[[ SUPPLIED ENTRIES, beginning ]]
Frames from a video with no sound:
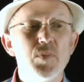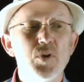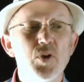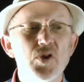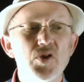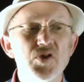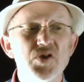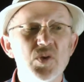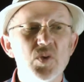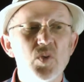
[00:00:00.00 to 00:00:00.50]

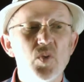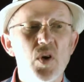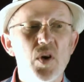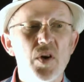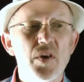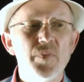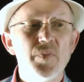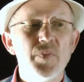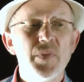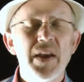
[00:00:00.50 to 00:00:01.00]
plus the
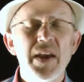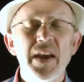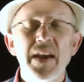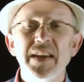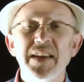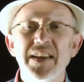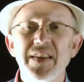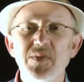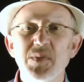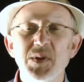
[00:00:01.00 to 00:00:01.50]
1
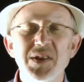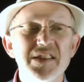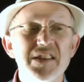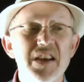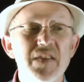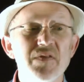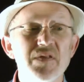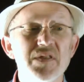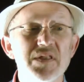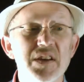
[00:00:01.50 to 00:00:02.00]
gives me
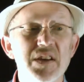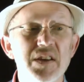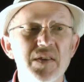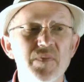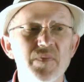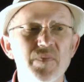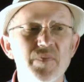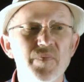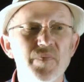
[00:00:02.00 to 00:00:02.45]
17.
[[ SUPPLIED ENTRIES, end ]]
◆ INSTRUCTIONS FOR THE TASK ◆
Could you please return the entries above exactly, minus the pictures?

◆ EXERCISE RESPONSE ◆
Frames from a video with no sound:
[00:00:00.00 to 00:00:00.50]

[00:00:00.50 to 00:00:01.00]
plus the
[00:00:01.00 to 00:00:01.50]
1
[00:00:01.50 to 00:00:02.00]
gives me
[00:00:02.00 to 00:00:02.45]
17.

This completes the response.